Date: Fri 23-Jan-1998
Date: Fri 23-Jan-1998
Publication: Bee
Author: STEVEB
Quick Words:
council-merit-teacher-raises
Full Text:
Council Panel Favors Merit Raises For Teachers
BY STEVE BIGHAM
The Legislative Council's committee on education voted unanimously Wednesday
night to recommend that all future teacher raises have some
"performance-based" component to them.
Today's practice of across-the-board raises simply rewards mediocrity and does
not work as a motivating force, members said. Members of the committee are Joe
Borst, chair, Karen Blawie, Lisa Schwartz and Brian White.
The committee's vote is nothing more than a message, which it hopes will be
heard by the town's Board of Education and school administrators. The council
has no say on the school board's individual budget items.
The education committee's vote came in reaction to the recent pay raises given
by the Board of Education. The new three-year contract will increase the
salaries of the 325 members of the Newtown teachers' union. The package will
increase salaries an average of 3.1 percent and takes effect July 1. The new
contract is aimed mostly at those medium-ranged teachers with between five and
ten years experience.

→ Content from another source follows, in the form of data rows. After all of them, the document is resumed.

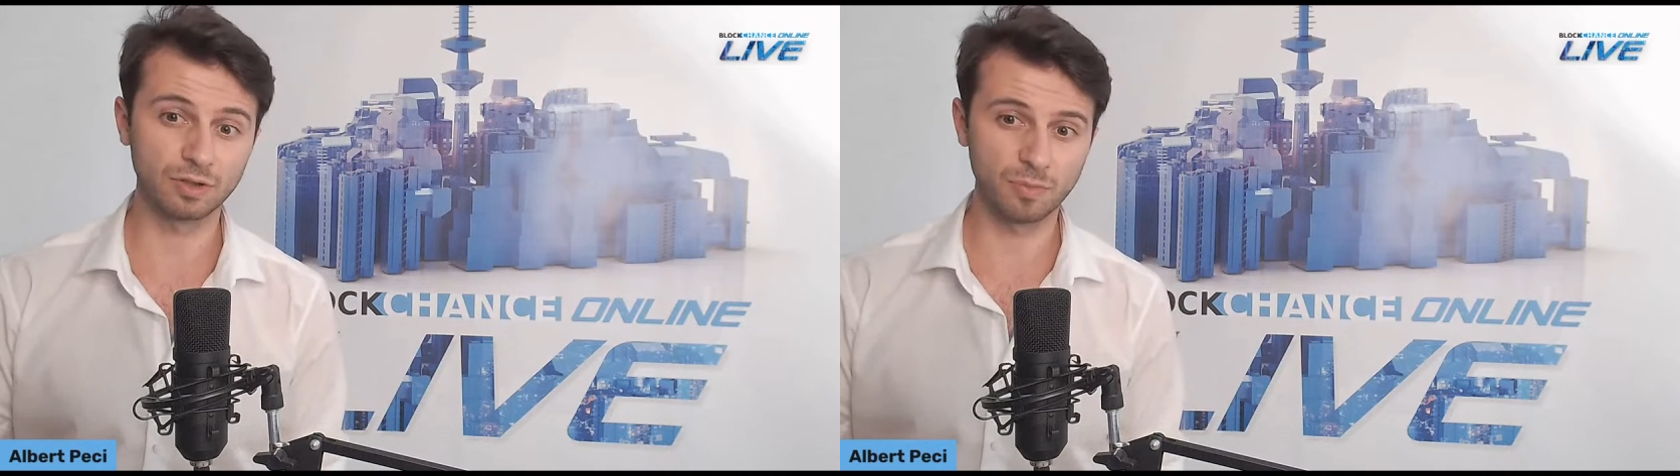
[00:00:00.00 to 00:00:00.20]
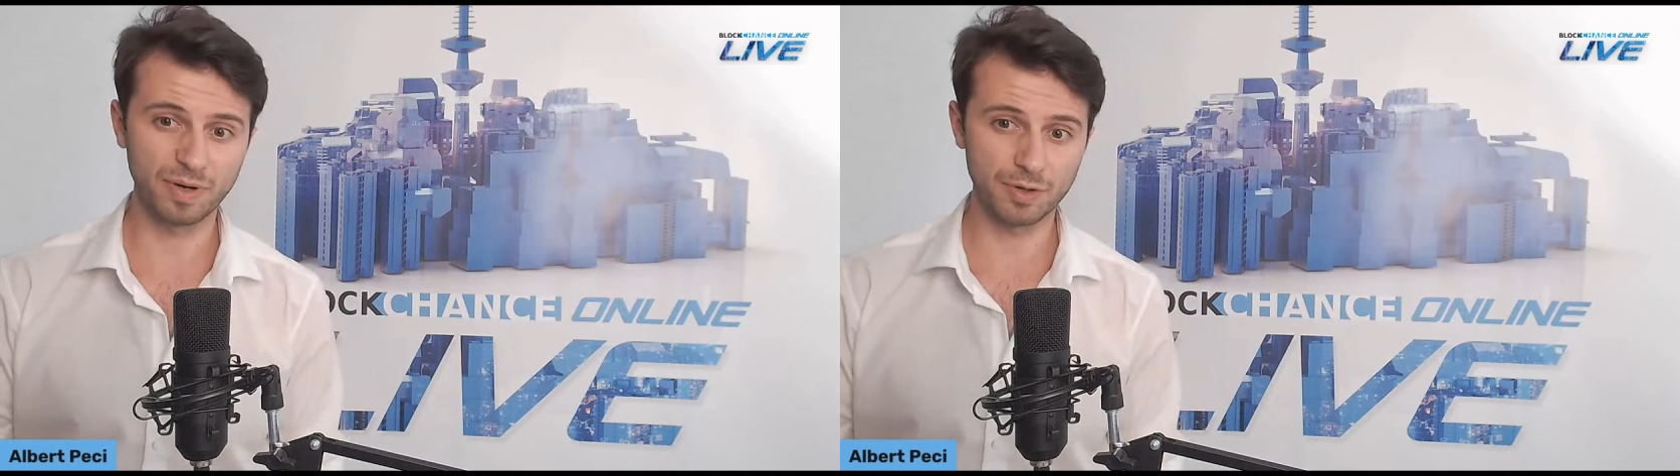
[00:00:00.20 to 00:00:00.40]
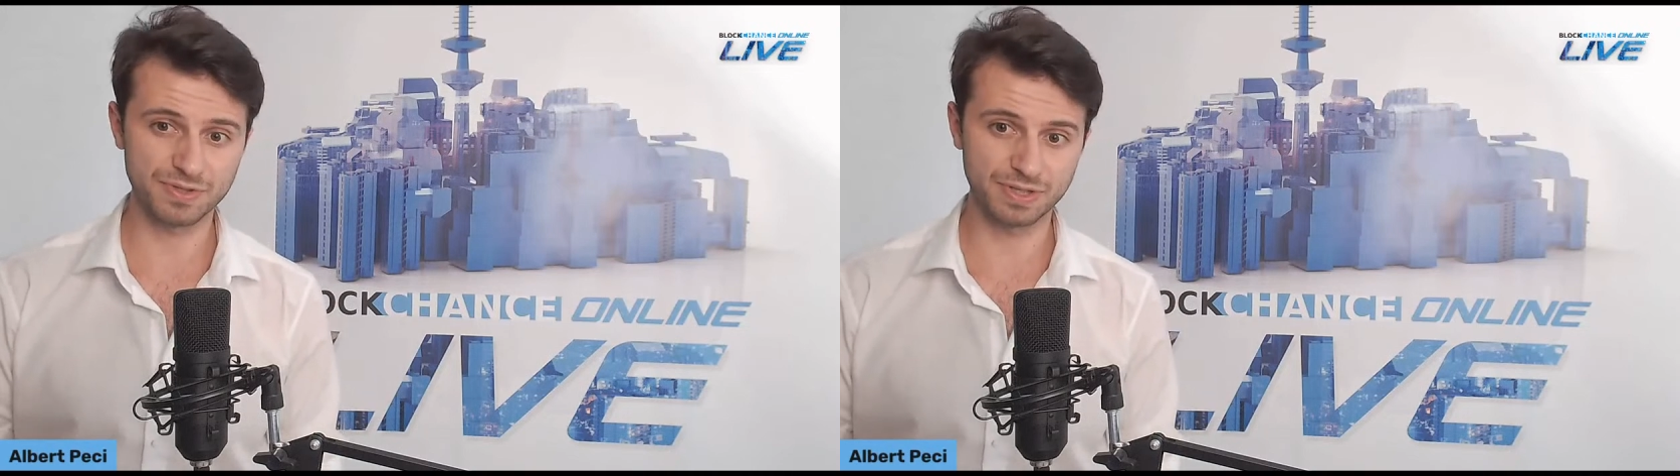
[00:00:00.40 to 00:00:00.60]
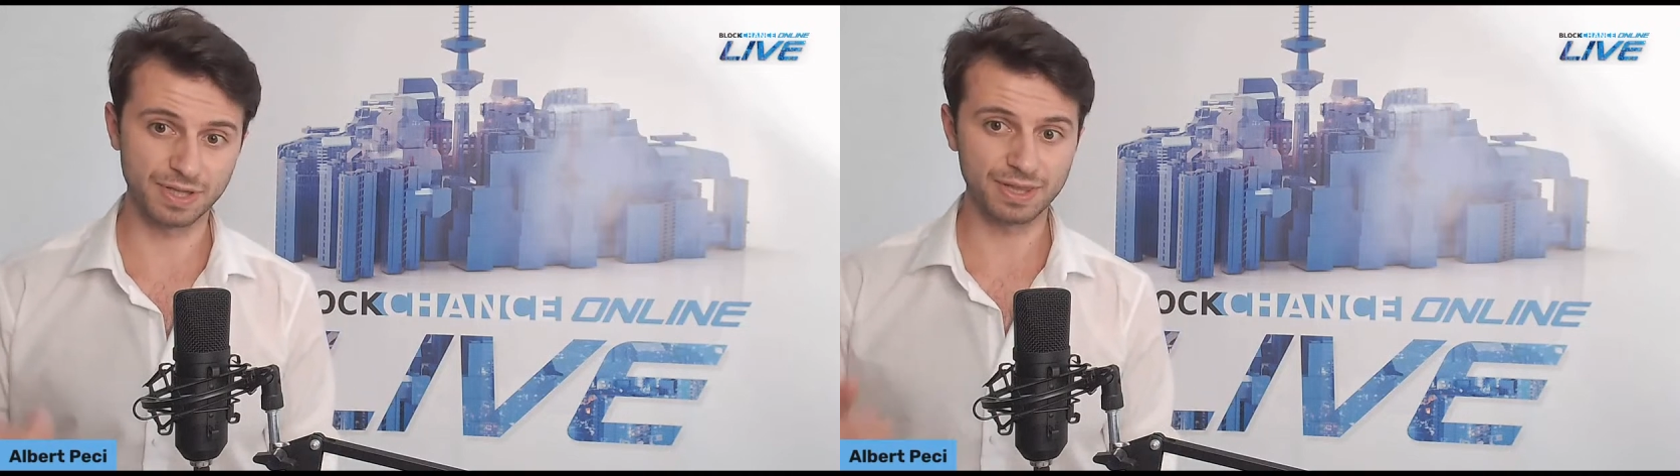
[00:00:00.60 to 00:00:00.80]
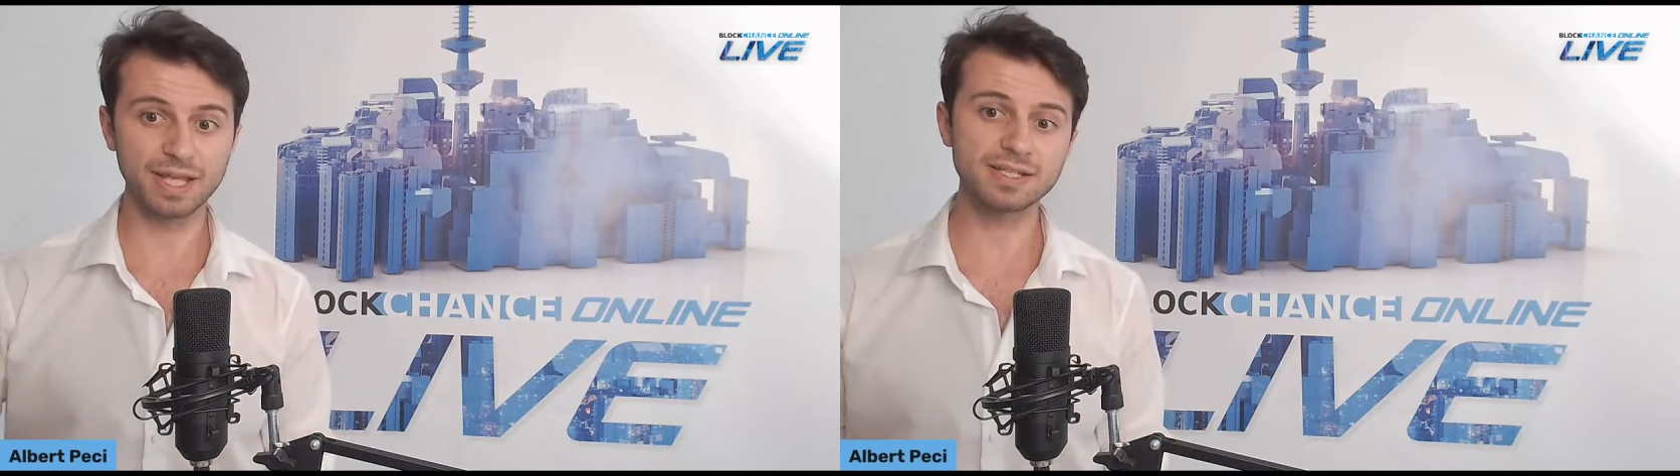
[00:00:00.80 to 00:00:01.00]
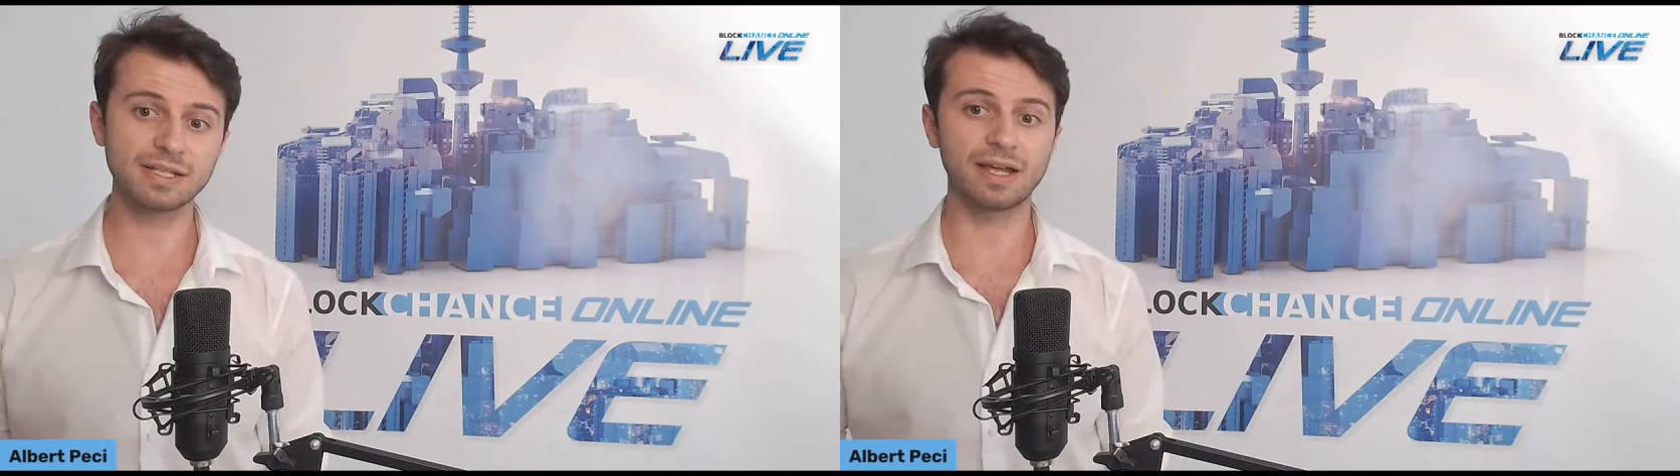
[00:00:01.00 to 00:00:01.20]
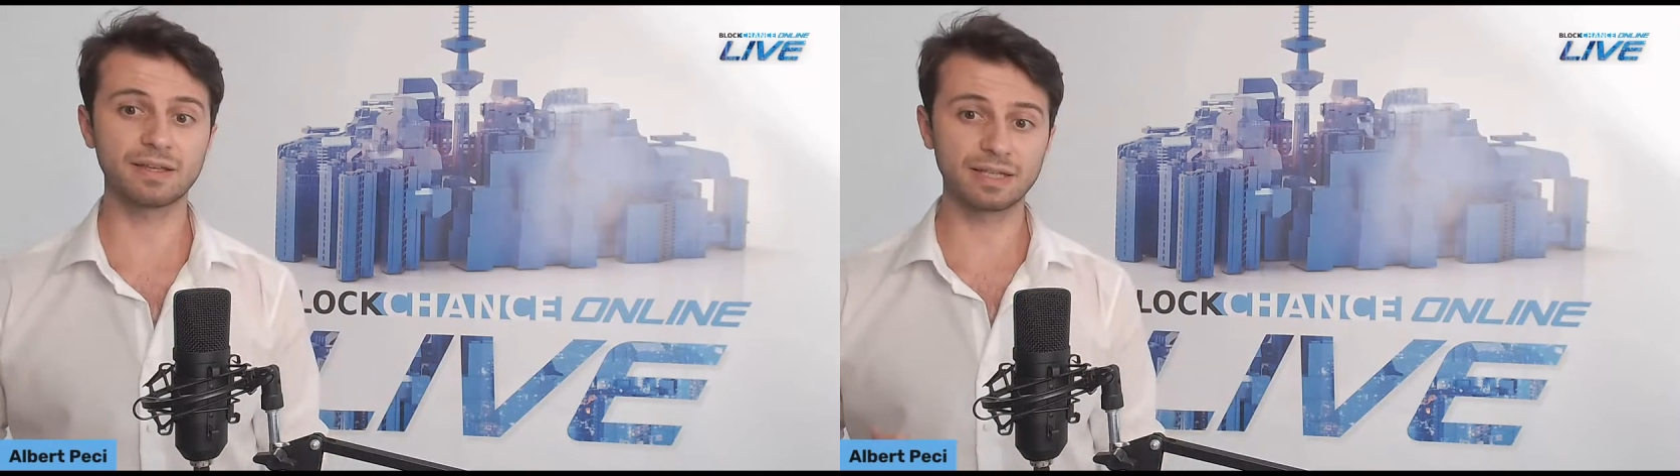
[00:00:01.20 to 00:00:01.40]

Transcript: comparison? That's, I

This is an area where salaries are low compared to other
area school systems.
Board of Education Chairman Amy Dent said her board would take the council's
recommendation into consideration, but could not make any guarantees that it
would become school board policy.
School officials say the "performance-based component" may sound good on paper
but has some major drawbacks.
Imagine, they said, how parents would feel if their child was not placed in
the class taught by a teacher who had received a raise. All teacher salaries
are public information.
The school board does have the ability to hold back pay increases, Mrs Dent
said.
First Selectman Herb Rosenthal, a former school board chair, said he is in
favor of a merit system, but it is simply too difficult to do it in a public
school system.
He said most teacher raises are cost-of-living increases only, and merit-based
salaries could actually increase expenses to the taxpayer.